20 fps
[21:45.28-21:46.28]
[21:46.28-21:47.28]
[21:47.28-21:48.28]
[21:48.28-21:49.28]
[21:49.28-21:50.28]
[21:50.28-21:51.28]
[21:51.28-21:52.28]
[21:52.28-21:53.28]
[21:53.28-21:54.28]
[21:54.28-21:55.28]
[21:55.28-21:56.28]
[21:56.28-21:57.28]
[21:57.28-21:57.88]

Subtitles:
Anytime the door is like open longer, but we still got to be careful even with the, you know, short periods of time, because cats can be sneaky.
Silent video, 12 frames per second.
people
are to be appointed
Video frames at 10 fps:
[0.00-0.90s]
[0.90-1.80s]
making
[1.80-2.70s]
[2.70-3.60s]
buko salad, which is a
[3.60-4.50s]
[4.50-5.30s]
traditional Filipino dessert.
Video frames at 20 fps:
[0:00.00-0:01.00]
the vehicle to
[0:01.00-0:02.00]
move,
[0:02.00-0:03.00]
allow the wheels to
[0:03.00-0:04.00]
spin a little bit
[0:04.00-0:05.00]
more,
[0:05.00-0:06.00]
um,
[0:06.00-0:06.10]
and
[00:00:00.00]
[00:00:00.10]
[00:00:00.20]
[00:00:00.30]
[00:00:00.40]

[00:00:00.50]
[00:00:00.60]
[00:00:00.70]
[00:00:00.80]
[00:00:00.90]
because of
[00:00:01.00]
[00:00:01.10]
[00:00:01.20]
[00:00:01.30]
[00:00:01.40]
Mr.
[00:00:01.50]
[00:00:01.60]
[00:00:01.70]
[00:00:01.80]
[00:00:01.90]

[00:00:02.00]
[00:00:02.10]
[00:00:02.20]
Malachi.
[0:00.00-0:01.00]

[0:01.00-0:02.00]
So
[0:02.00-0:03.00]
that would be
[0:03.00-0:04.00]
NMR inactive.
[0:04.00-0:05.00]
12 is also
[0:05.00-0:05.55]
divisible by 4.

=====

Work required | Only the last part of the entries above is needed: please copy the line with "Silent video, 12 frames per second." and each line after it exactly.

Output of the task |
Silent video, 12 frames per second.
people
are to be appointed
Video frames at 10 fps:
[0.00-0.90s]
[0.90-1.80s]
making
[1.80-2.70s]
[2.70-3.60s]
buko salad, which is a
[3.60-4.50s]
[4.50-5.30s]
traditional Filipino dessert.
Video frames at 20 fps:
[0:00.00-0:01.00]
the vehicle to
[0:01.00-0:02.00]
move,
[0:02.00-0:03.00]
allow the wheels to
[0:03.00-0:04.00]
spin a little bit
[0:04.00-0:05.00]
more,
[0:05.00-0:06.00]
um,
[0:06.00-0:06.10]
and
[00:00:00.00]
[00:00:00.10]
[00:00:00.20]
[00:00:00.30]
[00:00:00.40]

[00:00:00.50]
[00:00:00.60]
[00:00:00.70]
[00:00:00.80]
[00:00:00.90]
because of
[00:00:01.00]
[00:00:01.10]
[00:00:01.20]
[00:00:01.30]
[00:00:01.40]
Mr.
[00:00:01.50]
[00:00:01.60]
[00:00:01.70]
[00:00:01.80]
[00:00:01.90]

[00:00:02.00]
[00:00:02.10]
[00:00:02.20]
Malachi.
[0:00.00-0:01.00]

[0:01.00-0:02.00]
So
[0:02.00-0:03.00]
that would be
[0:03.00-0:04.00]
NMR inactive.
[0:04.00-0:05.00]
12 is also
[0:05.00-0:05.55]
divisible by 4.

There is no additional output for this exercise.